Urbino is a city in the foothills of the Appenines in norteastern central Italy. It was ruled as a Duchy, then by the Papacy, then as an independent commune, then more more dukes, then back to the Papacy. The Piedmont army took it from the Pope and it became part of the new united Kingdom of Italy.

After the devolution of the Western Roman Empire into a German kingdom the Italian peninsula went through about 1800 years of disunity and foreign conquest before the War of Unification in the 1860s.

The political arrangements that resulted in the nations of modern Europe began to emerge out of local autonomy starting in the 7th century AD or so. Europe, for our purposes, stretches from Greenland to somewhere in Russia. Collectors of Europe would likely include Russia. Collectors of Asia, even though about 2/3 of Russia is in Asia, probably not.

By “Modern World Coins” we mean here, generally, the round, flat, shiny metal objects that people have used for money and still do. “Modern,” though, varies by location.
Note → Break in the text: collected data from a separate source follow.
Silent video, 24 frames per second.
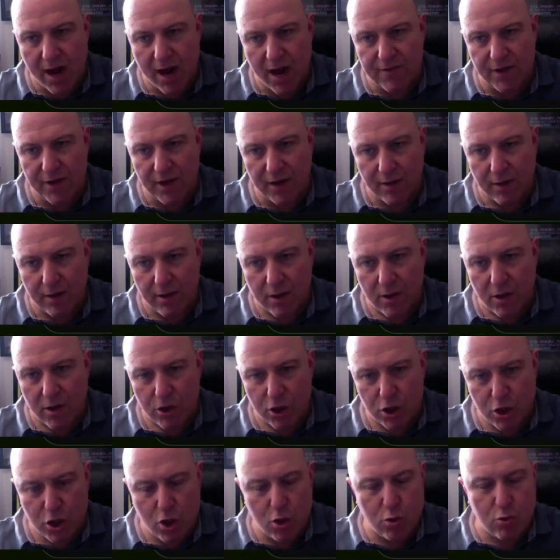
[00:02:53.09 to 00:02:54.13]
Everything,
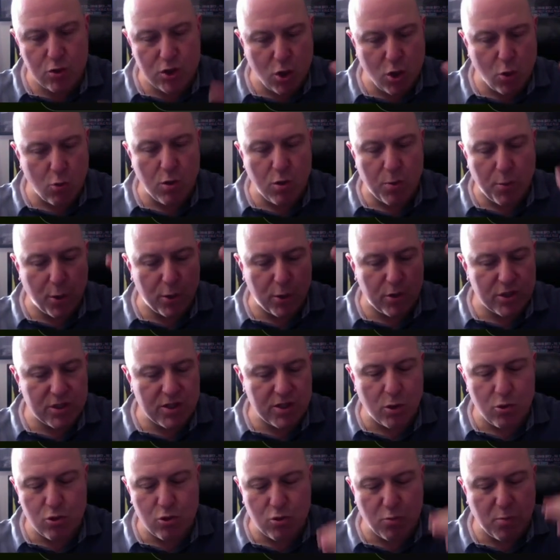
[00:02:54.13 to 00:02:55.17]
the news, the order book, the
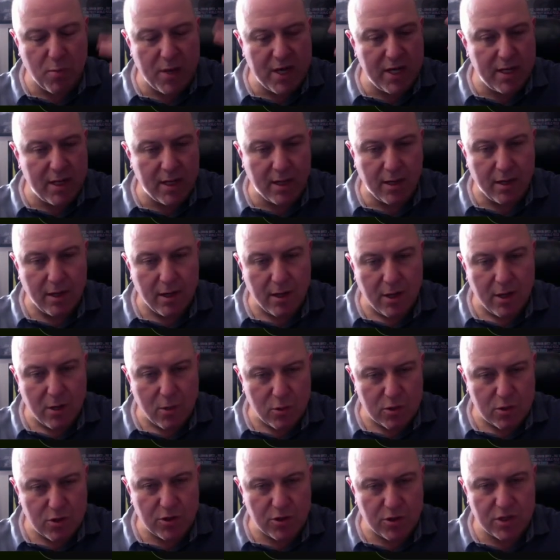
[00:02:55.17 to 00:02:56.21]
social media,
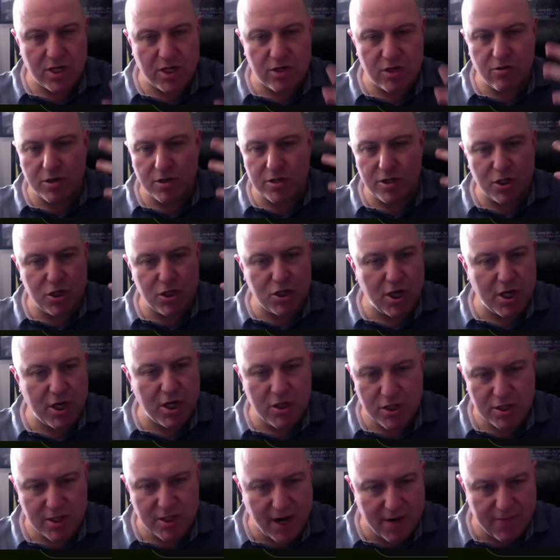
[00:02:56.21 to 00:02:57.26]
what's on the centralized
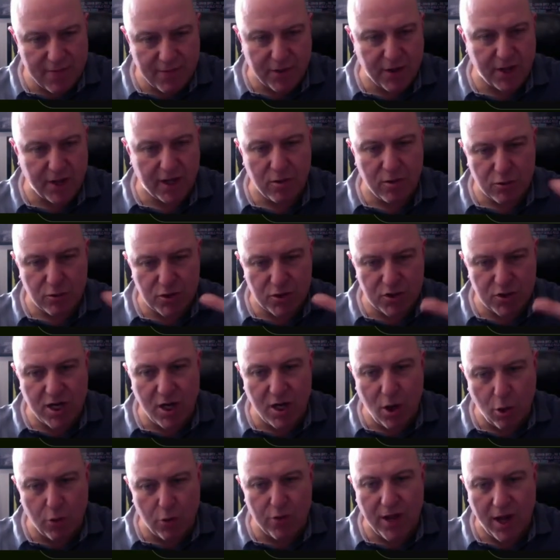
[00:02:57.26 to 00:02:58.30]
exchanges, everything. You'll
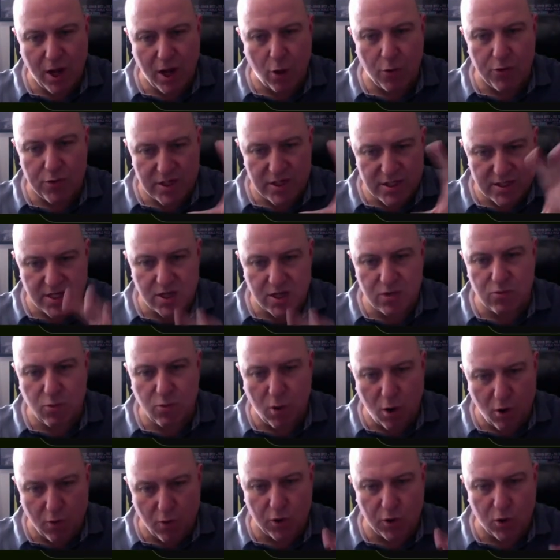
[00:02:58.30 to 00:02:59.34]
see it on there, on this
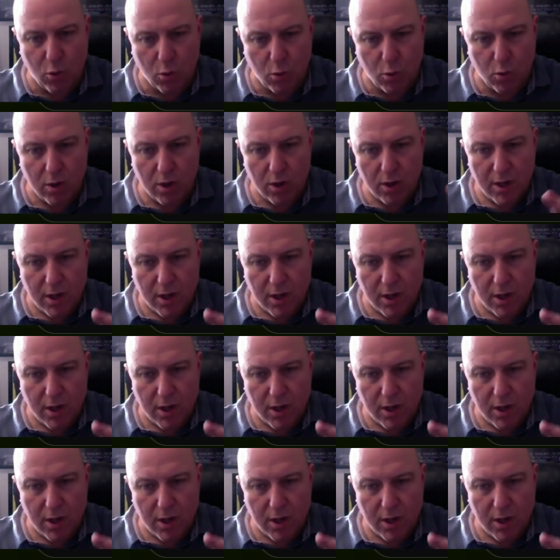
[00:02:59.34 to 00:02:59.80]
central Oracle.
There was some other way they were doing their economies, and then they switched over to “modern coins,” then they went toward paper money, now we’re all going toward digital, a future in which kids look at a coin and say “What’s that?” We’ll say: “We used to use those to buy things.” Kids will ask “How?” The main catalog reference is the Standard Catalog of World Coins, to which the KM numbers refer.